Tips to format your CV so it parses cleanly
None of this requires design skills. It mostly means removing obstacles the parser trips on.
- Use a single-column layout. Multi-column resumes are the most common parsing failure, because the parser reads left to right and interleaves your columns into nonsense.
- Stick to standard section headings: Experience, Education, Skills. Creative labels like "Where I've Made an Impact" confuse the field mapping.
- Keep contact details as plain text at the top, not inside a header, footer, or image.
- Use a common font and normal bullet characters. Exotic glyphs sometimes drop out.
- Save as a text-based PDF and double-check by selecting the text.
- Put dates in a consistent, spelled-out format across every role.

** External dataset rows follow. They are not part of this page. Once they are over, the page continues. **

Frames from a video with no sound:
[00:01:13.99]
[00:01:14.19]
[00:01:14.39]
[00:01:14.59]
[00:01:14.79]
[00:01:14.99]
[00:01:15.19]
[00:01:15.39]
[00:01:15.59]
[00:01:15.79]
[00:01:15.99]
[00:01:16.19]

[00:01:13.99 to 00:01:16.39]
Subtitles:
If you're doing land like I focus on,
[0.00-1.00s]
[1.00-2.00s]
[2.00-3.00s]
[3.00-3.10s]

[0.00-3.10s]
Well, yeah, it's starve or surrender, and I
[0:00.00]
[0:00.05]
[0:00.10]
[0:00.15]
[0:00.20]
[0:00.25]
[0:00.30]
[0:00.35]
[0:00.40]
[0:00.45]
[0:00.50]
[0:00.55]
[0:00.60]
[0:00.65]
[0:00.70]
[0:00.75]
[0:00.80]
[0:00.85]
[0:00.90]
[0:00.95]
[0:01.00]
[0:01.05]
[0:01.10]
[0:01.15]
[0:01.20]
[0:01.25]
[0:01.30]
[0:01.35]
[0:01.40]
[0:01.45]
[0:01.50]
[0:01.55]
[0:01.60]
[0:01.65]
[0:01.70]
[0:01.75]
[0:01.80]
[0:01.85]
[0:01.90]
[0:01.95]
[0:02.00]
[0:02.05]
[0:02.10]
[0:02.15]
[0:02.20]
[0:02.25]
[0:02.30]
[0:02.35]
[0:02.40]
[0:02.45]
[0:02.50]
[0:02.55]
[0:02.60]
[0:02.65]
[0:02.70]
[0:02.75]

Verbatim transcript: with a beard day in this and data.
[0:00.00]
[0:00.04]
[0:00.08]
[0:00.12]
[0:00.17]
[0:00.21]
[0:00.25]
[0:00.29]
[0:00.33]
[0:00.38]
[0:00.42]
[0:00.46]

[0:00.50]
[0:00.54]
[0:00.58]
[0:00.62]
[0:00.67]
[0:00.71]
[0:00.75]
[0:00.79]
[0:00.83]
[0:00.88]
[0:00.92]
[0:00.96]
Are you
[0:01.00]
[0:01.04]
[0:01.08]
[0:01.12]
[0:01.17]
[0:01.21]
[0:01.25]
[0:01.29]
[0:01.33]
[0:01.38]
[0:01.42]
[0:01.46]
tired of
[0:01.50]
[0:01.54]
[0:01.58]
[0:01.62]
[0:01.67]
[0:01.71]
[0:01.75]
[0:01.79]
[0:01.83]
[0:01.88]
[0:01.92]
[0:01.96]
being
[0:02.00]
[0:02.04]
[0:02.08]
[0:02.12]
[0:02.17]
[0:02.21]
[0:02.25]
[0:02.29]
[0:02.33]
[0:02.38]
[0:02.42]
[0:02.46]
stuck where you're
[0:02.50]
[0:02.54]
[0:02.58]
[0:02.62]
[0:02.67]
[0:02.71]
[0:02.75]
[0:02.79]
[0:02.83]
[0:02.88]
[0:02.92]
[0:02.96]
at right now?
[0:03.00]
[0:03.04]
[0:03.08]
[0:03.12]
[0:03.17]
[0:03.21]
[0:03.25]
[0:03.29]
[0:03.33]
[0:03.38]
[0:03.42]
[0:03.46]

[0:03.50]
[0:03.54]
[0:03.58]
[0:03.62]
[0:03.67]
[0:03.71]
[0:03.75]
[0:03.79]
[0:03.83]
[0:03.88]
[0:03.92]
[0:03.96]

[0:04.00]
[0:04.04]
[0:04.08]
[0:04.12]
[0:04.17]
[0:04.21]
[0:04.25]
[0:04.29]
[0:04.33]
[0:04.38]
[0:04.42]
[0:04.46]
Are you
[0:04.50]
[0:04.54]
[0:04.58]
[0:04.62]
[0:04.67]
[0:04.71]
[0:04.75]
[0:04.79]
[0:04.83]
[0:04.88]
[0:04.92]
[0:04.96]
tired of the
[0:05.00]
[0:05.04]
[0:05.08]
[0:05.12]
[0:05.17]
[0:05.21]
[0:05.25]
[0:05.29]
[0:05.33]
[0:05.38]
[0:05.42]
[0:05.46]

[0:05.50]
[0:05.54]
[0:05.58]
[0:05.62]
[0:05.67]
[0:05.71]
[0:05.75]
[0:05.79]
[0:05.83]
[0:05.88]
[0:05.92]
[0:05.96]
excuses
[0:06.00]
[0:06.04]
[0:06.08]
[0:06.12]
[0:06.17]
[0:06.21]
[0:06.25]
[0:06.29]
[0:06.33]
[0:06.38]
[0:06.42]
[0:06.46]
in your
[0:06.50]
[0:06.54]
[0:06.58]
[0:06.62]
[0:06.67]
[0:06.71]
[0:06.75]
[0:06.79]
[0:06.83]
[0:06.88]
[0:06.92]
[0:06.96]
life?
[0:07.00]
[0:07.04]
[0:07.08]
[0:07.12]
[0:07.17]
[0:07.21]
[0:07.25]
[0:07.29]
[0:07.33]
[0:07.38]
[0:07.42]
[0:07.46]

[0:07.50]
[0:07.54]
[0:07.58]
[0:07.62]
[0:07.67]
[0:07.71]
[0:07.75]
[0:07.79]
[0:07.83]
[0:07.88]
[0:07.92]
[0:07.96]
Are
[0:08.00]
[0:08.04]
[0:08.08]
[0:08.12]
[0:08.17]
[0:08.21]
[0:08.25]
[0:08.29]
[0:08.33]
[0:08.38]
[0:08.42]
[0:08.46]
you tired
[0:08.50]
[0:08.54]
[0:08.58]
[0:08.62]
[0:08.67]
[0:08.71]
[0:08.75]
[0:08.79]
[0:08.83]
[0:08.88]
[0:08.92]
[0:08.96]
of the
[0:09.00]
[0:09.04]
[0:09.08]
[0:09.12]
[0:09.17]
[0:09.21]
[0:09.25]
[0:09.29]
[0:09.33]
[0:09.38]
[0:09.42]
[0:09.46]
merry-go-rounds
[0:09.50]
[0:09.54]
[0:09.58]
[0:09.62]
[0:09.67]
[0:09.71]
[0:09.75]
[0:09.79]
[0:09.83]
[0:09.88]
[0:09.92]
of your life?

If you're building your CV from your LinkedIn profile, a tool like Postulit can turn that profile into a clean, parser-friendly document, which saves you rebuilding the structure by hand.
Myths worth dropping
The biggest myth is that you need keyword tricks to beat the system. You don't. Lever doesn't reward invisible white text, keyword stuffing, or a wall of buzzwords crammed into the margins. Those tactics range from useless to actively harmful, because the moment a human reads your resume, stuffing looks like exactly what it is.
Two more to let go of:
- Lever does not auto-reject you with a secret score. Rejections come from recruiters and hiring managers reviewing your record, not a hidden algorithm.
- More keywords is not better. Relevant, honest language about what you actually did beats a dense list every time.
The real work is simpler and more durable. Describe your experience accurately, in a clean layout, using the same words the role uses because they genuinely apply to you.
What to do next
Open your current resume and try to select the text with your cursor. If you can't, re-export it as a text-based PDF today. Then check it's a single column, that your section headings are conventional, and that your dates are consistent. Upload it to any Lever form and glance at the fields it pre-fills. If they look right, you've done the one thing that matters most: made yourself easy to read, by both the machine and the person behind it.